AzureAvatarVoiceSyncVoice interface

Azure avatar voice sync configuration. Uses personal voice synthesis with avatar character.

Extends

Properties

customLexiconUrl

URL of a custom lexicon file for pronunciation customization.

customTextNormalizationUrl

URL of a custom text normalization endpoint.

locale

Enforced locale in BCP-47 format for TTS output. If set, TTS will always use the specified locale to speak. For example, setting locale to en-US forces American English accent for all text content, even if the text is in another language, and TTS will output silence for unsupported languages (e.g., Chinese text with en-US locale). If not set, TTS automatically detects the language from the text content.

model

Underlying neural model to use.

pitch

Pitch adjustment for the voice output. Follows the same rules as the pitch attribute of the SSML prosody element (see https://learn.microsoft.com/azure/ai-services/speech-service/speech-synthesis-markup-voice#adjust-prosody). Typical values: a named level (x-low, low, medium, high, x-high, default), a relative change (e.g., +10%, -5%, +50Hz, -2st), or an absolute frequency (e.g., 200Hz).

preferLocales

Preferred locales in BCP-47 format that change the accents of languages. If not set, TTS uses the default accent for each language (e.g., American English for English, Mexican Spanish for Spanish). Setting this to ["en-GB", "es-ES"] changes the English accent to British English and the Spanish accent to European Spanish, while TTS can still speak other languages like French or Chinese with their default accents.

rate

Speaking rate adjustment for the voice output. Follows the same rules as the rate attribute of the SSML prosody element (see https://learn.microsoft.com/azure/ai-services/speech-service/speech-synthesis-markup-voice#adjust-prosody). Typical values: a named level (x-slow, slow, medium, fast, x-fast, default), a relative percentage (e.g., +20%, -10%), or a non-negative multiplier (e.g., 0.5, 1.5).

style

Speaking style for the voice (e.g., 'cheerful', 'sad').

temperature

Temperature must be between 0.0 and 1.0.

type

The discriminator possible values: azure-custom, azure-standard, azure-personal, avatar-voice-sync

volume

Volume adjustment for the voice output. Follows the same rules as the volume attribute of the SSML prosody element (see https://learn.microsoft.com/azure/ai-services/speech-service/speech-synthesis-markup-voice#adjust-prosody). Typical values: a named level (silent, x-soft, soft, medium, loud, x-loud, default), an absolute number from 0.0 to 100.0, or a relative change (e.g., +10, -6dB).

Property Details

customLexiconUrl

URL of a custom lexicon file for pronunciation customization.

customLexiconUrl?: string

Property Value

string

customTextNormalizationUrl

URL of a custom text normalization endpoint.

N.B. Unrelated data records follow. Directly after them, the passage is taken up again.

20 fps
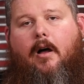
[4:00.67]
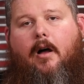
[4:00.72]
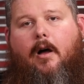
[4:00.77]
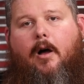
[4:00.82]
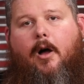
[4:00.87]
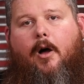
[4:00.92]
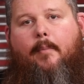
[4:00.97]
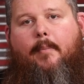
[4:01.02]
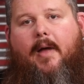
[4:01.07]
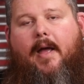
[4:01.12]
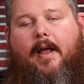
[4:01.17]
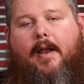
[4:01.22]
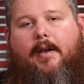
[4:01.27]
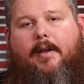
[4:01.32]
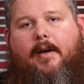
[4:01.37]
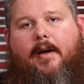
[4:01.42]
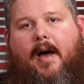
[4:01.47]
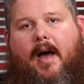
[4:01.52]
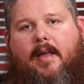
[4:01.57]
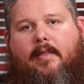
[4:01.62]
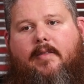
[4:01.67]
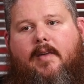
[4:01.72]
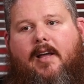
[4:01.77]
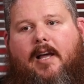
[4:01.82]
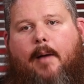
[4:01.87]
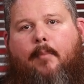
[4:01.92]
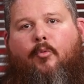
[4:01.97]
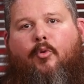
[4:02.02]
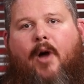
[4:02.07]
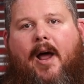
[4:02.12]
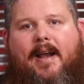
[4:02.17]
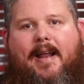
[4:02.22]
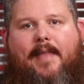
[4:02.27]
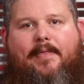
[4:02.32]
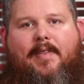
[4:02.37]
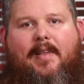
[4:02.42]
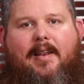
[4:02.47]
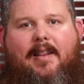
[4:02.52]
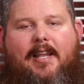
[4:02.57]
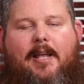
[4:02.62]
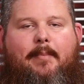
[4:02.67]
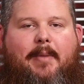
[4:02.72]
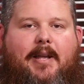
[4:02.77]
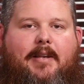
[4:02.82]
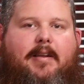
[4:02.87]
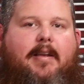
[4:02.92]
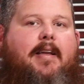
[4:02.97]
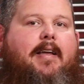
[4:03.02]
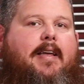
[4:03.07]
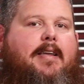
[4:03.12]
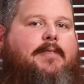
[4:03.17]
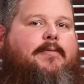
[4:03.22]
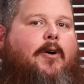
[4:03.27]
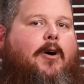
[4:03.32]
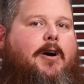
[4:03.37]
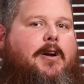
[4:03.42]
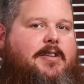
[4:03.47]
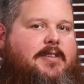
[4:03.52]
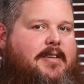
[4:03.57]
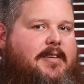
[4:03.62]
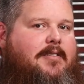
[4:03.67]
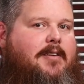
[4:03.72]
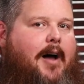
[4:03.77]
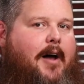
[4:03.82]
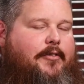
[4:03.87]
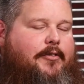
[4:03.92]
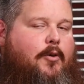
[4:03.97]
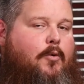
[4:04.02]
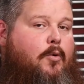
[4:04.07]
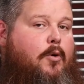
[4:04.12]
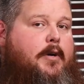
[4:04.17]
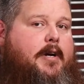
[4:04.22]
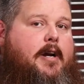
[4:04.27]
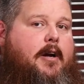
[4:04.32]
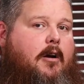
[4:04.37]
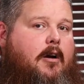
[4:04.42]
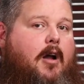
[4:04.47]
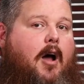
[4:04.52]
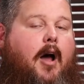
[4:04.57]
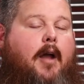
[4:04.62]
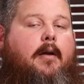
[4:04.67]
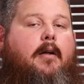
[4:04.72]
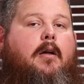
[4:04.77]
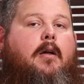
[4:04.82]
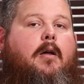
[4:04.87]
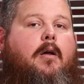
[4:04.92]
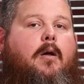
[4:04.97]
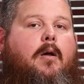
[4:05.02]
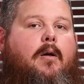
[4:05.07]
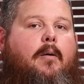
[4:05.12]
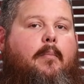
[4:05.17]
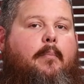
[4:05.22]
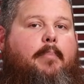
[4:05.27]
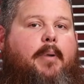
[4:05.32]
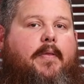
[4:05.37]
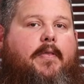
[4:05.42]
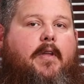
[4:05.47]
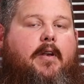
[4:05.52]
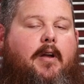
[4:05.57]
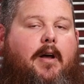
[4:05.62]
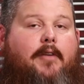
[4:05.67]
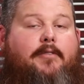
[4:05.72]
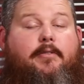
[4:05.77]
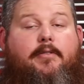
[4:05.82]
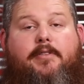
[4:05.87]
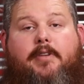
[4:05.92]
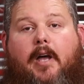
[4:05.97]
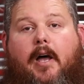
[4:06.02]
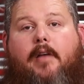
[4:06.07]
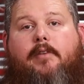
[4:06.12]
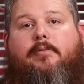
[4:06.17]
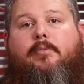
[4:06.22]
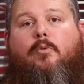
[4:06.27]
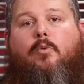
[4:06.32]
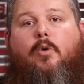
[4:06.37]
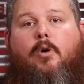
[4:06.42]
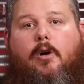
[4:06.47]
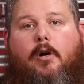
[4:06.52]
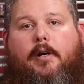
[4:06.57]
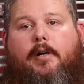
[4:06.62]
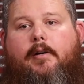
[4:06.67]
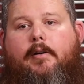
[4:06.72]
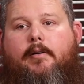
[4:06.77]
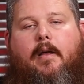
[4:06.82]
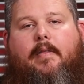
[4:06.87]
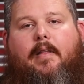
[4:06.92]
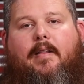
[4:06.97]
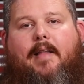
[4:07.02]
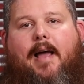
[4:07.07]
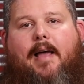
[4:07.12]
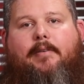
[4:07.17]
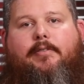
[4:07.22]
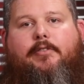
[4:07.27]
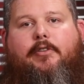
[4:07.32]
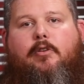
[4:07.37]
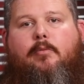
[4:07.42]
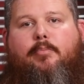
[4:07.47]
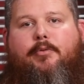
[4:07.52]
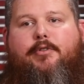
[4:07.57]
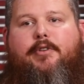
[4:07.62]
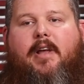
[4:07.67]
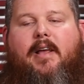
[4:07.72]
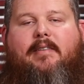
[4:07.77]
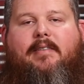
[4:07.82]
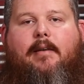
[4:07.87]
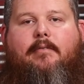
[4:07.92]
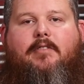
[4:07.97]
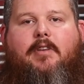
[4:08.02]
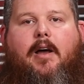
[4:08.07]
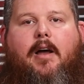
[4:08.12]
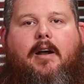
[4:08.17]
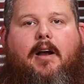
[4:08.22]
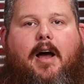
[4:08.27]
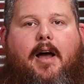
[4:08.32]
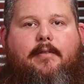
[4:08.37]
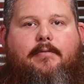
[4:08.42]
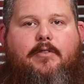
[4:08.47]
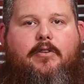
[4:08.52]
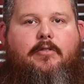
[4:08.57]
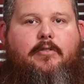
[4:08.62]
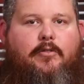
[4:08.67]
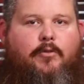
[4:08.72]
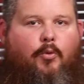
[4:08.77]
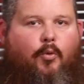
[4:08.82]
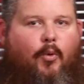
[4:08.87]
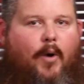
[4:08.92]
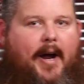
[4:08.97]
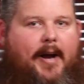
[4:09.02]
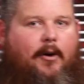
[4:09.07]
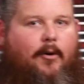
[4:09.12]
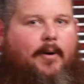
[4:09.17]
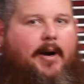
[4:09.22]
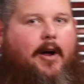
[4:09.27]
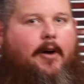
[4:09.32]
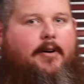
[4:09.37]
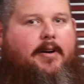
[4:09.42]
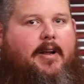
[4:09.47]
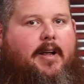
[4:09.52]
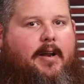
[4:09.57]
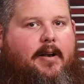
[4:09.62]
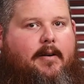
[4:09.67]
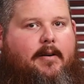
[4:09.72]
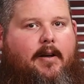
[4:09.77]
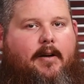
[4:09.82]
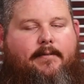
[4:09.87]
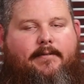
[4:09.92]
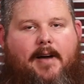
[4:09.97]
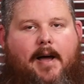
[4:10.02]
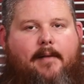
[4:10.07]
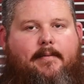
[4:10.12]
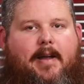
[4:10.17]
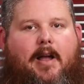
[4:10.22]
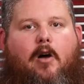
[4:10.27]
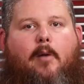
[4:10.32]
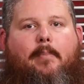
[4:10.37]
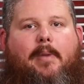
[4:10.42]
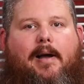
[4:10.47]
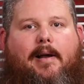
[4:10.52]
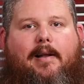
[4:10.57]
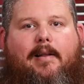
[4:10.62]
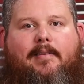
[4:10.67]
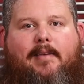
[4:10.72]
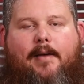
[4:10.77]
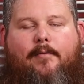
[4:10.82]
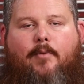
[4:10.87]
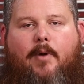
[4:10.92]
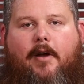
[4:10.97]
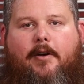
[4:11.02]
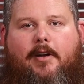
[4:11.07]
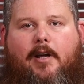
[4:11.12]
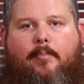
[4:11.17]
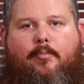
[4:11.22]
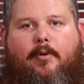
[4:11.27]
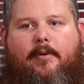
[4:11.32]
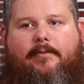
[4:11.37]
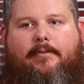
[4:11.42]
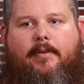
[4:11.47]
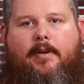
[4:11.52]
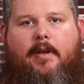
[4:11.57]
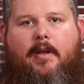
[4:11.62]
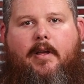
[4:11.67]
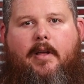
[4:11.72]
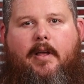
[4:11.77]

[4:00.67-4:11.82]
um, and I think I'm right at the limit as far as this nozzle working or not, but the nozzle does work. The last two brew days I've done, I've used right around in uh, five gallon buckets. I've wound up with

customTextNormalizationUrl?: string

Property Value

string

locale

Enforced locale in BCP-47 format for TTS output. If set, TTS will always use the specified locale to speak. For example, setting locale to en-US forces American English accent for all text content, even if the text is in another language, and TTS will output silence for unsupported languages (e.g., Chinese text with en-US locale). If not set, TTS automatically detects the language from the text content.

locale?: string

Property Value

string

model

Underlying neural model to use.

model: string

Property Value

string

pitch

Pitch adjustment for the voice output. Follows the same rules as the pitch attribute of the SSML prosody element (see https://learn.microsoft.com/azure/ai-services/speech-service/speech-synthesis-markup-voice#adjust-prosody). Typical values: a named level (x-low, low, medium, high, x-high, default), a relative change (e.g., +10%, -5%, +50Hz, -2st), or an absolute frequency (e.g., 200Hz).

pitch?: string

Property Value

string

preferLocales

Preferred locales in BCP-47 format that change the accents of languages. If not set, TTS uses the default accent for each language (e.g., American English for English, Mexican Spanish for Spanish). Setting this to ["en-GB", "es-ES"] changes the English accent to British English and the Spanish accent to European Spanish, while TTS can still speak other languages like French or Chinese with their default accents.

preferLocales?: string[]

Property Value

string[]

rate

Speaking rate adjustment for the voice output. Follows the same rules as the rate attribute of the SSML prosody element (see https://learn.microsoft.com/azure/ai-services/speech-service/speech-synthesis-markup-voice#adjust-prosody). Typical values: a named level (x-slow, slow, medium, fast, x-fast, default), a relative percentage (e.g., +20%, -10%), or a non-negative multiplier (e.g., 0.5, 1.5).

rate?: string

Property Value

string

style

Speaking style for the voice (e.g., 'cheerful', 'sad').

style?: string

Property Value

string

temperature

Temperature must be between 0.0 and 1.0.

temperature?: number

Property Value

number

type

The discriminator possible values: azure-custom, azure-standard, azure-personal, avatar-voice-sync

type: "avatar-voice-sync"

Property Value

"avatar-voice-sync"

volume

Volume adjustment for the voice output. Follows the same rules as the volume attribute of the SSML prosody element (see https://learn.microsoft.com/azure/ai-services/speech-service/speech-synthesis-markup-voice#adjust-prosody). Typical values: a named level (silent, x-soft, soft, medium, loud, x-loud, default), an absolute number from 0.0 to 100.0, or a relative change (e.g., +10, -6dB).

volume?: string

Property Value

string